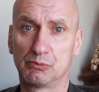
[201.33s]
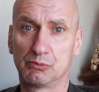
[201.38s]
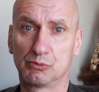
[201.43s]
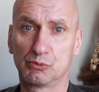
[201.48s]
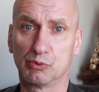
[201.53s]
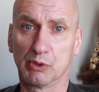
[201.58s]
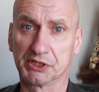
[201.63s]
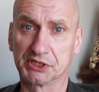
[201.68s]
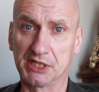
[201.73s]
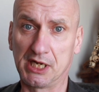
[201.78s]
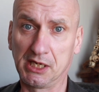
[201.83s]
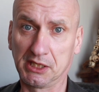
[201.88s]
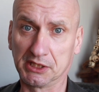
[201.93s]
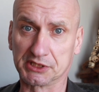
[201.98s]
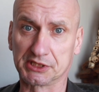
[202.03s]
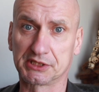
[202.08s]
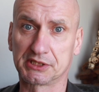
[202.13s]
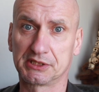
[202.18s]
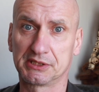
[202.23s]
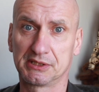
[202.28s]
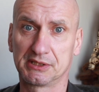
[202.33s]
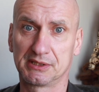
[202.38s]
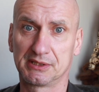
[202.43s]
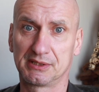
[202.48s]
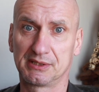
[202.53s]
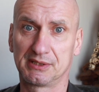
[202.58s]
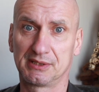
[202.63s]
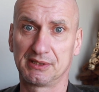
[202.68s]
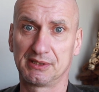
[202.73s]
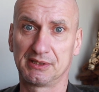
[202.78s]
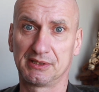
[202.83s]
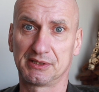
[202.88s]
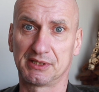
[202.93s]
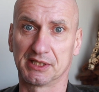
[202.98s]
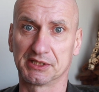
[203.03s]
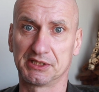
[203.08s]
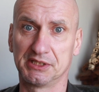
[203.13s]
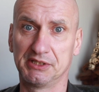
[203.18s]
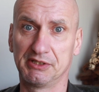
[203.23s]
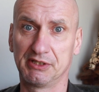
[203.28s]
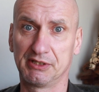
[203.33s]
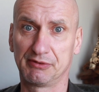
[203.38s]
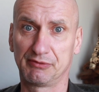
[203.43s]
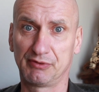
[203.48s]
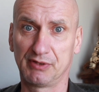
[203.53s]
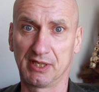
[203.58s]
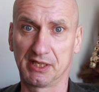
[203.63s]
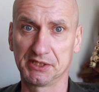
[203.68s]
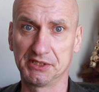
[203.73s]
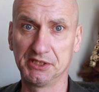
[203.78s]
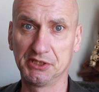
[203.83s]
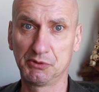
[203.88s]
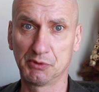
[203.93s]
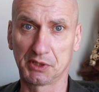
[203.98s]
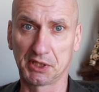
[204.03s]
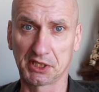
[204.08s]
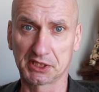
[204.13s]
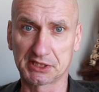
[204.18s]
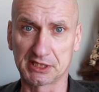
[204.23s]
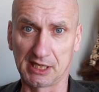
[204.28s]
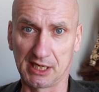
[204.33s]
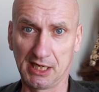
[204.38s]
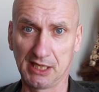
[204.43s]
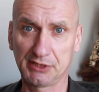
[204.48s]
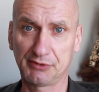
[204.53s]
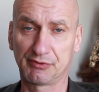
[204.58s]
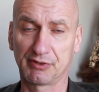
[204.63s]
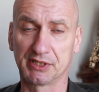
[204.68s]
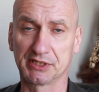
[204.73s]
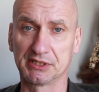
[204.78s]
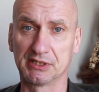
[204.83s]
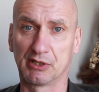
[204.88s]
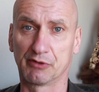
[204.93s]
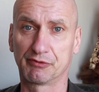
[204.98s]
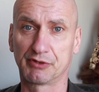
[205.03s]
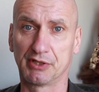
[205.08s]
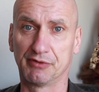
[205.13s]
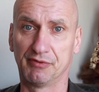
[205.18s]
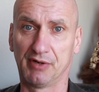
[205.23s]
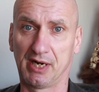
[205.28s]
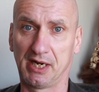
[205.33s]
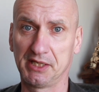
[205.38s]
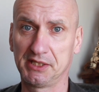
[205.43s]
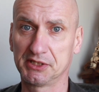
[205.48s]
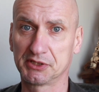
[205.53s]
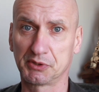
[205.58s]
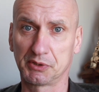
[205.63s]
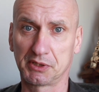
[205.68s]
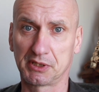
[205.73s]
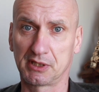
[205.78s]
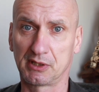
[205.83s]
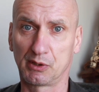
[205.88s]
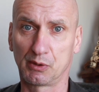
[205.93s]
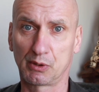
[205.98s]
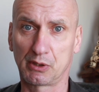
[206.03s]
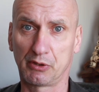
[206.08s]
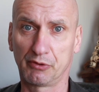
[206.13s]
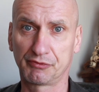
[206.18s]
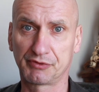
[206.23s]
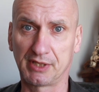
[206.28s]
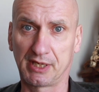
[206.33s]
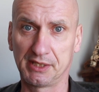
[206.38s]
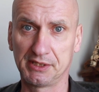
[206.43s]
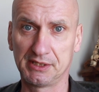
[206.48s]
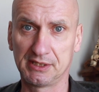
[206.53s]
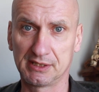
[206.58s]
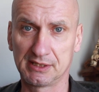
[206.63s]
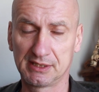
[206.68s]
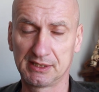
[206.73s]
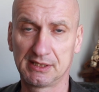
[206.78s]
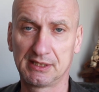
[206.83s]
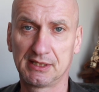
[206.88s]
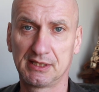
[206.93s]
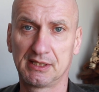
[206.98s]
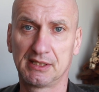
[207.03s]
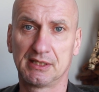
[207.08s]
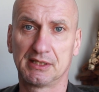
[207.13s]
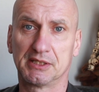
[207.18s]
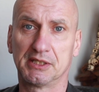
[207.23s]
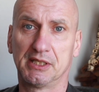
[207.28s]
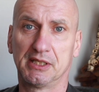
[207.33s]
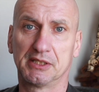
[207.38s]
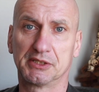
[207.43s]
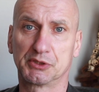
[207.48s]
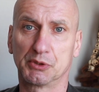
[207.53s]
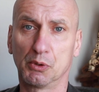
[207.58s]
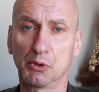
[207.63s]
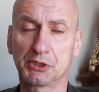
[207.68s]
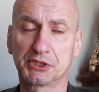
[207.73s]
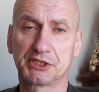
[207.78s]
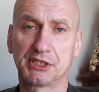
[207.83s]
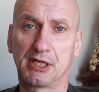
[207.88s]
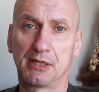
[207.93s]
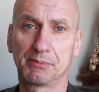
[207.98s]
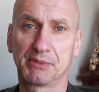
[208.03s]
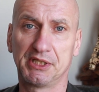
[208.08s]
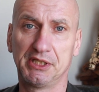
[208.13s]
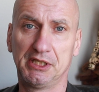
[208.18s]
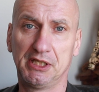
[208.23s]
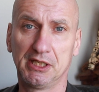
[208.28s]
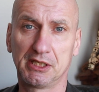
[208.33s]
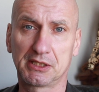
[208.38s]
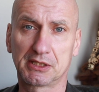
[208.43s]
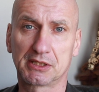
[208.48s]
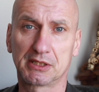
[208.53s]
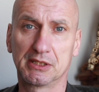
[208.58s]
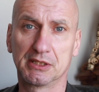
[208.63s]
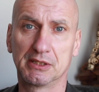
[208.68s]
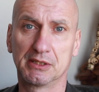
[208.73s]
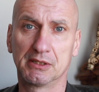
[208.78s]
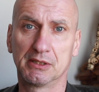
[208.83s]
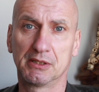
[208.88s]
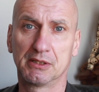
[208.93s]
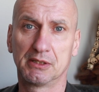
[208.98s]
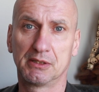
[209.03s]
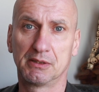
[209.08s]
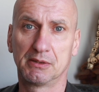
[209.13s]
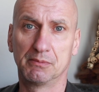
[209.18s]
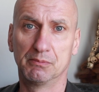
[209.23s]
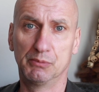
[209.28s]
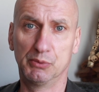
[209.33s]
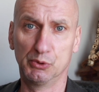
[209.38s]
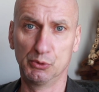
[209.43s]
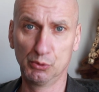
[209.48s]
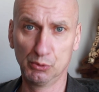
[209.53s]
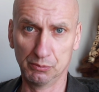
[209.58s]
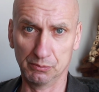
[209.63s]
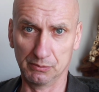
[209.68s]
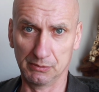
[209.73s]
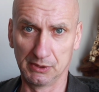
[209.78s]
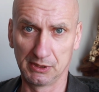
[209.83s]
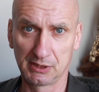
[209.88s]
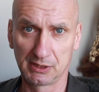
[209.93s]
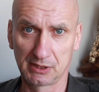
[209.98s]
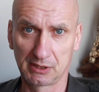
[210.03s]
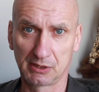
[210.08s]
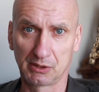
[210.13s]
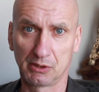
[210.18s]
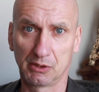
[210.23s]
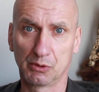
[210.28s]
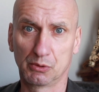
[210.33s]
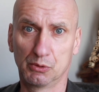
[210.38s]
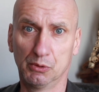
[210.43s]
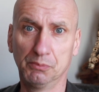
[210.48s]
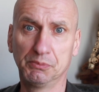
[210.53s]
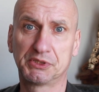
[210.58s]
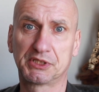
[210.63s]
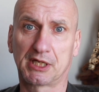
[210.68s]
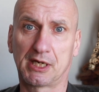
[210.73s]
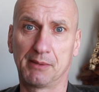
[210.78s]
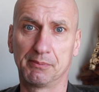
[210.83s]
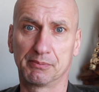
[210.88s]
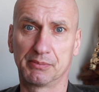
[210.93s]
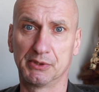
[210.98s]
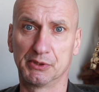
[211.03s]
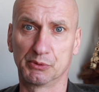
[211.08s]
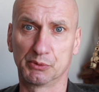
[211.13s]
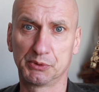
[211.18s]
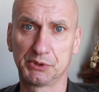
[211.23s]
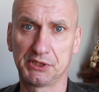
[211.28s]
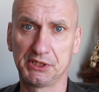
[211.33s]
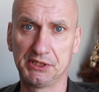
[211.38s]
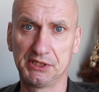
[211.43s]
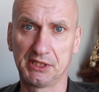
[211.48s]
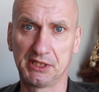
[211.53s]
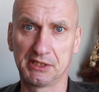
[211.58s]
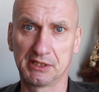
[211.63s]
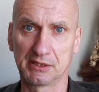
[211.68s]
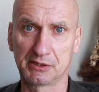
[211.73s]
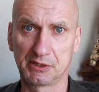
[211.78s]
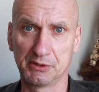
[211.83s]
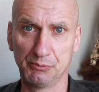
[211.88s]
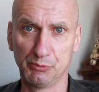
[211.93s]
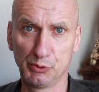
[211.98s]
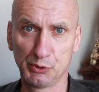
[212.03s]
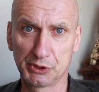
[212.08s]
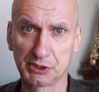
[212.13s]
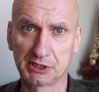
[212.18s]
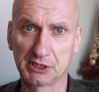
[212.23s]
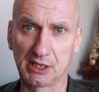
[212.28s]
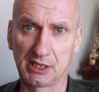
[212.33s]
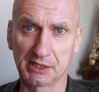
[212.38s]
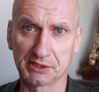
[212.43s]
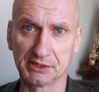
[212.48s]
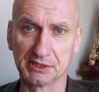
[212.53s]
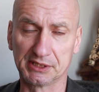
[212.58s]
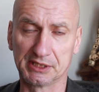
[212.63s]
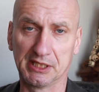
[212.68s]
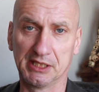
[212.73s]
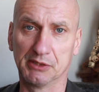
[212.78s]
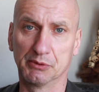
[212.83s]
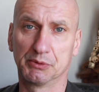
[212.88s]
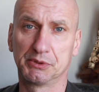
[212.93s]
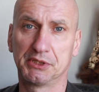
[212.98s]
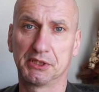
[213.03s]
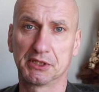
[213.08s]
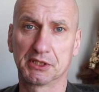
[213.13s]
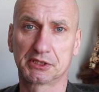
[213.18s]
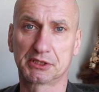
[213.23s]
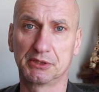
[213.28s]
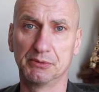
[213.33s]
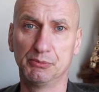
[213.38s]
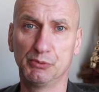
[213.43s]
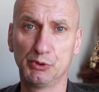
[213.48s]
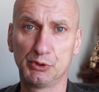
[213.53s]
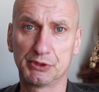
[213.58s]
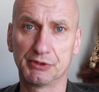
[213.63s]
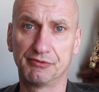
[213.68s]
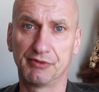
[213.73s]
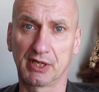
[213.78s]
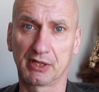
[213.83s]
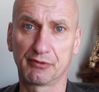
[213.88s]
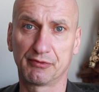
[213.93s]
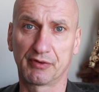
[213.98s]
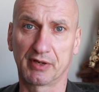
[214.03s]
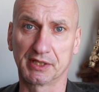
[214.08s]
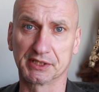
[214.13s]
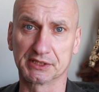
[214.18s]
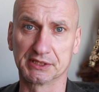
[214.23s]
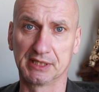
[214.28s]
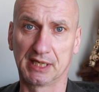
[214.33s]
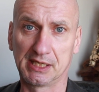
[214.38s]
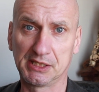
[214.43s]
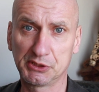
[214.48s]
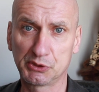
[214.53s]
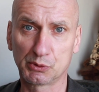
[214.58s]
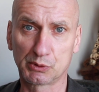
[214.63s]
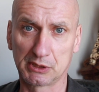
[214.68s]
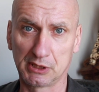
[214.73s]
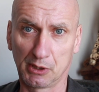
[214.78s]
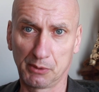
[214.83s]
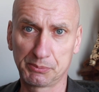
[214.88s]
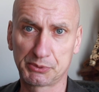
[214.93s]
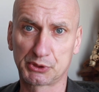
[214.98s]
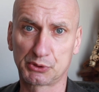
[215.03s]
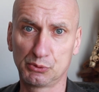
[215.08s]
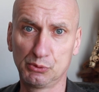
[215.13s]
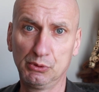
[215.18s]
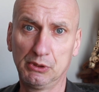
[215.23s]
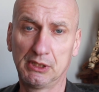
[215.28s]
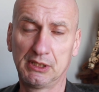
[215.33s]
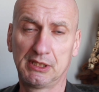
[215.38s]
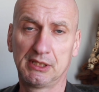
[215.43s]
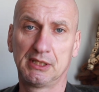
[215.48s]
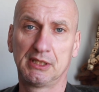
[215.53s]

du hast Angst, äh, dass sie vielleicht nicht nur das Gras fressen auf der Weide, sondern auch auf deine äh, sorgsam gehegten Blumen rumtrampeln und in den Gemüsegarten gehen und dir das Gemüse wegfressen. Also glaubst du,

· · · · ·

Goal of the exercise
Take the entries above and restate them word for word, minus their images.

Written solution
[201.33s]
[201.38s]
[201.43s]
[201.48s]
[201.53s]
[201.58s]
[201.63s]
[201.68s]
[201.73s]
[201.78s]
[201.83s]
[201.88s]
[201.93s]
[201.98s]
[202.03s]
[202.08s]
[202.13s]
[202.18s]
[202.23s]
[202.28s]
[202.33s]
[202.38s]
[202.43s]
[202.48s]
[202.53s]
[202.58s]
[202.63s]
[202.68s]
[202.73s]
[202.78s]
[202.83s]
[202.88s]
[202.93s]
[202.98s]
[203.03s]
[203.08s]
[203.13s]
[203.18s]
[203.23s]
[203.28s]
[203.33s]
[203.38s]
[203.43s]
[203.48s]
[203.53s]
[203.58s]
[203.63s]
[203.68s]
[203.73s]
[203.78s]
[203.83s]
[203.88s]
[203.93s]
[203.98s]
[204.03s]
[204.08s]
[204.13s]
[204.18s]
[204.23s]
[204.28s]
[204.33s]
[204.38s]
[204.43s]
[204.48s]
[204.53s]
[204.58s]
[204.63s]
[204.68s]
[204.73s]
[204.78s]
[204.83s]
[204.88s]
[204.93s]
[204.98s]
[205.03s]
[205.08s]
[205.13s]
[205.18s]
[205.23s]
[205.28s]
[205.33s]
[205.38s]
[205.43s]
[205.48s]
[205.53s]
[205.58s]
[205.63s]
[205.68s]
[205.73s]
[205.78s]
[205.83s]
[205.88s]
[205.93s]
[205.98s]
[206.03s]
[206.08s]
[206.13s]
[206.18s]
[206.23s]
[206.28s]
[206.33s]
[206.38s]
[206.43s]
[206.48s]
[206.53s]
[206.58s]
[206.63s]
[206.68s]
[206.73s]
[206.78s]
[206.83s]
[206.88s]
[206.93s]
[206.98s]
[207.03s]
[207.08s]
[207.13s]
[207.18s]
[207.23s]
[207.28s]
[207.33s]
[207.38s]
[207.43s]
[207.48s]
[207.53s]
[207.58s]
[207.63s]
[207.68s]
[207.73s]
[207.78s]
[207.83s]
[207.88s]
[207.93s]
[207.98s]
[208.03s]
[208.08s]
[208.13s]
[208.18s]
[208.23s]
[208.28s]
[208.33s]
[208.38s]
[208.43s]
[208.48s]
[208.53s]
[208.58s]
[208.63s]
[208.68s]
[208.73s]
[208.78s]
[208.83s]
[208.88s]
[208.93s]
[208.98s]
[209.03s]
[209.08s]
[209.13s]
[209.18s]
[209.23s]
[209.28s]
[209.33s]
[209.38s]
[209.43s]
[209.48s]
[209.53s]
[209.58s]
[209.63s]
[209.68s]
[209.73s]
[209.78s]
[209.83s]
[209.88s]
[209.93s]
[209.98s]
[210.03s]
[210.08s]
[210.13s]
[210.18s]
[210.23s]
[210.28s]
[210.33s]
[210.38s]
[210.43s]
[210.48s]
[210.53s]
[210.58s]
[210.63s]
[210.68s]
[210.73s]
[210.78s]
[210.83s]
[210.88s]
[210.93s]
[210.98s]
[211.03s]
[211.08s]
[211.13s]
[211.18s]
[211.23s]
[211.28s]
[211.33s]
[211.38s]
[211.43s]
[211.48s]
[211.53s]
[211.58s]
[211.63s]
[211.68s]
[211.73s]
[211.78s]
[211.83s]
[211.88s]
[211.93s]
[211.98s]
[212.03s]
[212.08s]
[212.13s]
[212.18s]
[212.23s]
[212.28s]
[212.33s]
[212.38s]
[212.43s]
[212.48s]
[212.53s]
[212.58s]
[212.63s]
[212.68s]
[212.73s]
[212.78s]
[212.83s]
[212.88s]
[212.93s]
[212.98s]
[213.03s]
[213.08s]
[213.13s]
[213.18s]
[213.23s]
[213.28s]
[213.33s]
[213.38s]
[213.43s]
[213.48s]
[213.53s]
[213.58s]
[213.63s]
[213.68s]
[213.73s]
[213.78s]
[213.83s]
[213.88s]
[213.93s]
[213.98s]
[214.03s]
[214.08s]
[214.13s]
[214.18s]
[214.23s]
[214.28s]
[214.33s]
[214.38s]
[214.43s]
[214.48s]
[214.53s]
[214.58s]
[214.63s]
[214.68s]
[214.73s]
[214.78s]
[214.83s]
[214.88s]
[214.93s]
[214.98s]
[215.03s]
[215.08s]
[215.13s]
[215.18s]
[215.23s]
[215.28s]
[215.33s]
[215.38s]
[215.43s]
[215.48s]
[215.53s]

du hast Angst, äh, dass sie vielleicht nicht nur das Gras fressen auf der Weide, sondern auch auf deine äh, sorgsam gehegten Blumen rumtrampeln und in den Gemüsegarten gehen und dir das Gemüse wegfressen. Also glaubst du,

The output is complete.